Making friends can be difficult for kids but making the right friends can be even more challenging. And while we all want to think that our kids are making the right choices, they probably don’t know the difference between a good friend and a bad friend.
Motivational speaker Jim Rohn has a well-known saying: We are the average of the five people we spend the most time with. This is most accurate when it comes to children, whose development will be largely modeled after the people they spend time with.
The best way to help your child choose the right friends is to instill the proper values and decision-making skills. The worst way to help them is by telling them who they can’t be friends with or any other method of curating their relationships.
Friends are a fundamental part of any kid’s life, and I see the impact that they have every day as a life coach. I know that I can’t pick their friends for them, but here are some of the lessons that I use to help them choose the best friends.

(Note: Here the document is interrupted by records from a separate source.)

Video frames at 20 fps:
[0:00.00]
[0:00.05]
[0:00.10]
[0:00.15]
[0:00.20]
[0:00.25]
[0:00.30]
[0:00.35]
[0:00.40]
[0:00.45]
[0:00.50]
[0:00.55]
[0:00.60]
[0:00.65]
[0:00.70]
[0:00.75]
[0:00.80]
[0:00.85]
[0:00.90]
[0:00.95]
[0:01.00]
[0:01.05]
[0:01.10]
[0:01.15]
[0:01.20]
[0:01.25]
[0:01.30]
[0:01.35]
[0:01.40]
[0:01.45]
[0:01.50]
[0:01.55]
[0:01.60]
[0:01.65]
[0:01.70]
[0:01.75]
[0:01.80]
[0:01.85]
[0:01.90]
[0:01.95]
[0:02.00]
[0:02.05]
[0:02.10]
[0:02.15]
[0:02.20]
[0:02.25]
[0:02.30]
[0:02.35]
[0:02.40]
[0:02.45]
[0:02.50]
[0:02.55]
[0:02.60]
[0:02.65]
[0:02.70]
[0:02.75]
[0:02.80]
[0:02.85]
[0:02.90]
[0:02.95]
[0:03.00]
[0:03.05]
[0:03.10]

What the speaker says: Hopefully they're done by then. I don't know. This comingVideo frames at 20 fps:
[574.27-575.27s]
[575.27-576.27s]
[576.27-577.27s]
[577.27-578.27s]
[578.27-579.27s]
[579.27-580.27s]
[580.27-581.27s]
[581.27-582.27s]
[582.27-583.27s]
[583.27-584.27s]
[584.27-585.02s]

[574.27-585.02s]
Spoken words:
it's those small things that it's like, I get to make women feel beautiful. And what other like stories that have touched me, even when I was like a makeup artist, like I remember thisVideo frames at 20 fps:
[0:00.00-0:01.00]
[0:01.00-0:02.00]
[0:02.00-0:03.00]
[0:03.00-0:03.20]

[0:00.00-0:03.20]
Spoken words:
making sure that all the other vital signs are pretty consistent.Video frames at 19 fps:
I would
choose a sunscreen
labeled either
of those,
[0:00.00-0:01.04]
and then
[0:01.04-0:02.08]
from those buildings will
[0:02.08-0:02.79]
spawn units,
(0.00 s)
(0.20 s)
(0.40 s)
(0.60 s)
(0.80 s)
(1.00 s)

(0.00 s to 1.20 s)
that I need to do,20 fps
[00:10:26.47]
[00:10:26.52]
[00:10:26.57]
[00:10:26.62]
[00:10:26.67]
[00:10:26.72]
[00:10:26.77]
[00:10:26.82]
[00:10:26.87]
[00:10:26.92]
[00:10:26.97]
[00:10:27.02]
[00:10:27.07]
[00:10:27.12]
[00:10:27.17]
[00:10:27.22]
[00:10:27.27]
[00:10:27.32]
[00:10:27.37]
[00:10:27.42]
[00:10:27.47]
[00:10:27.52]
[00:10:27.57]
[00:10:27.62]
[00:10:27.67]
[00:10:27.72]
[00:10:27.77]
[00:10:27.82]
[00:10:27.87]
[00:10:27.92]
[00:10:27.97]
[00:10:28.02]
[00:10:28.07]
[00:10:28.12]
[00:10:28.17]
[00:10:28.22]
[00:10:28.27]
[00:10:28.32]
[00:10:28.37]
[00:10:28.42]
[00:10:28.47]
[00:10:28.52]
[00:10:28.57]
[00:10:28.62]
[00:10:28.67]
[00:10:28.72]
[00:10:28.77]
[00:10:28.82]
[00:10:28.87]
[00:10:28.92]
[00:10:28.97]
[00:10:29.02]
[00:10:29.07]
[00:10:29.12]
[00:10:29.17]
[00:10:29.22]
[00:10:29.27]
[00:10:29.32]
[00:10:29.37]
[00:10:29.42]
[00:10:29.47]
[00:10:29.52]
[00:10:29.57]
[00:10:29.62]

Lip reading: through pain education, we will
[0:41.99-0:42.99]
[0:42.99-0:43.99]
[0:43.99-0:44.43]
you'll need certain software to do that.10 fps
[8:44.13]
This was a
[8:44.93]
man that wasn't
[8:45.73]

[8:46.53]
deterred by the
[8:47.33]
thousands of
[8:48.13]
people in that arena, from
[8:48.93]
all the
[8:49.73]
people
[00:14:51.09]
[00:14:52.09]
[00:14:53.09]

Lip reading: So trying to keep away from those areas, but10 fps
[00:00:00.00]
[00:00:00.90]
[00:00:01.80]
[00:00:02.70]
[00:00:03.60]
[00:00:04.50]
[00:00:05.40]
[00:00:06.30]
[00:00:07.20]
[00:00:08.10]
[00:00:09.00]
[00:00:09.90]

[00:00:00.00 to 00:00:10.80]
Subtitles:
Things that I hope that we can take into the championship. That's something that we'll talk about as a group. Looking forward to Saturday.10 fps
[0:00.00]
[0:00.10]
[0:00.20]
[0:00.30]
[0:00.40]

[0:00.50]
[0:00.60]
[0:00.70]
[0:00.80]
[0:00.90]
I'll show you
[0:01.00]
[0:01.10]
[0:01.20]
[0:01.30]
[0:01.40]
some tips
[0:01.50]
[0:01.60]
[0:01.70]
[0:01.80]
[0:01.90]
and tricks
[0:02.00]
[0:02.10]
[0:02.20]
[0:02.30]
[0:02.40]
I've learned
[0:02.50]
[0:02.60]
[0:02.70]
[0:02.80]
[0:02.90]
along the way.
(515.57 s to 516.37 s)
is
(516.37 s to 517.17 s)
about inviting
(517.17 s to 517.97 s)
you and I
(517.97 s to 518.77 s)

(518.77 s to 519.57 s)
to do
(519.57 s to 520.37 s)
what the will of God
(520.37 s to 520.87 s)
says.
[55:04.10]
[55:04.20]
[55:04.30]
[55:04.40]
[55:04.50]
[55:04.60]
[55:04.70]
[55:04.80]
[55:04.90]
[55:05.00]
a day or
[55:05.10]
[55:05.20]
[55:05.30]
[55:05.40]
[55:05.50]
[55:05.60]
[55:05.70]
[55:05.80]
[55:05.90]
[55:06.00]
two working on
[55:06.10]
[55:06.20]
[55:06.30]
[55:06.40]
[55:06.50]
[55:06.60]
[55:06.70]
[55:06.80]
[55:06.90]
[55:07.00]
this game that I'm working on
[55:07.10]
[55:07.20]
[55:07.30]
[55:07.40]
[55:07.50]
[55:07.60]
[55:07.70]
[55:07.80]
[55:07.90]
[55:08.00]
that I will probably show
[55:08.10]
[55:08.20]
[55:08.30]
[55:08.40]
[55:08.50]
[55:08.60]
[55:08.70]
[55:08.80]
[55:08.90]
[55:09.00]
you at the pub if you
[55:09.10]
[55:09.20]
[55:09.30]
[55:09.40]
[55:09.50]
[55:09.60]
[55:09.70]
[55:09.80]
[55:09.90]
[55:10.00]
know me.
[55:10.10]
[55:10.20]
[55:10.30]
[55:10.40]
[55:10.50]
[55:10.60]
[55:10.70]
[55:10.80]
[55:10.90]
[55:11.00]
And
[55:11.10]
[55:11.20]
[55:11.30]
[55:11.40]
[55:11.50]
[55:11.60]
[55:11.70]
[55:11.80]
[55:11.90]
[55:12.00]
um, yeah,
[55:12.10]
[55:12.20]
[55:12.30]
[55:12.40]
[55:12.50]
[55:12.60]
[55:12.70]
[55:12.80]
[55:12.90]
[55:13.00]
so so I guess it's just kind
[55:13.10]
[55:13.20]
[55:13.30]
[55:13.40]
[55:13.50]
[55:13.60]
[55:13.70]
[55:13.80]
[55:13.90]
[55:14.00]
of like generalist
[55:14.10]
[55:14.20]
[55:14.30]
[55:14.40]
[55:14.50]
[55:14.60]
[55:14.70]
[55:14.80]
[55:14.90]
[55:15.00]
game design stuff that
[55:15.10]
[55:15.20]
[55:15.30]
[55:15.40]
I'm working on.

Determine what makes a good friend
You can’t help your kid find good friends if you don’t know what “good” is. A lot of people view friends like elevators; good friends lift you up and bad friends pull you down with them. So you want friends that will lift your child up.
Look for friends that model behaviour you would like to see in your child. Just like your kid learns from your actions, they will also learn from those around them.
Look for friends that have common interests with your child, too. Nothing will solidify a friendship as quickly or as strongly as shared likes. This also means you should be nurturing your child’s passions and helping them pursue their goals. You can’t have a shared interest if your kid’s interest isn’t developed.
Determine what makes a bad friend
It can be easier to figure out what good qualities in a friend are, but it can be tough to determine what bad qualities are. It is important to figure those qualities out with your child, though.
Gossip and jealousy are two traits that are universally considered bad. It might seem like it is human nature to be jealous or to gossip, but it really isn’t. If your child’s friends are always jealous or are always gossiping, then your child will learn to be the same way.
Kids who cause drama—whether in school, during sports, or just in general—are not the kinds of influences you want for your child, either. Help them identify the impact that drama can have on those they care about, how it might impact others, and help them steer clear of “friends” who cause drama.
Also keep your eye on friendships that are one-sided. These can go either way, but if your child and their friend are not helping one another or care for each other, it can turn into a toxic relationship pretty quickly.
Teach your child to say no
Saying no might seem easy to you and me, but it’s difficult for kids to do it. One of the things that the kids I coach struggle with most is peer pressure. It is so easy to give in to peer pressure, even if we know it’s wrong.
Teaching your kid to say no isn’t easy, but it starts with teaching them the power of “I”. Show your child that they have worth, boost the confidence, and let them understand that their well being is more important than appearing cool.

Model good relationships
No matter how old your child is, they will always look to you as an example of how things should be. If you have toxic or one-sided friendships, they will grow up to have the same. Start by making sure that your own relationships are where they should be.
One of the best ways you can model strong friendships is to display good conflict resolution skills. If you show your child how to forgive a friend or how to come to a compromise with one, then they will learn these skills and apply them to their own friendships.

Opposites attract isn’t true
While you can practice all of the above methods, the best way that your child can make good friends is by being a good friend themselves. Like attracts like. If your kid has the traits that you want their friends to have, then those friends will be drawn to them without much effort.
Having a good group of friends, no matter what your child’s age, will help them grow and become the best that they can be. Don’t forget the impact that those closest to your child can have, but don’t think that you can manipulate who those people are.
Teach your child good values, practice what is best for them, and they will surround themselves with those same traits in their friends.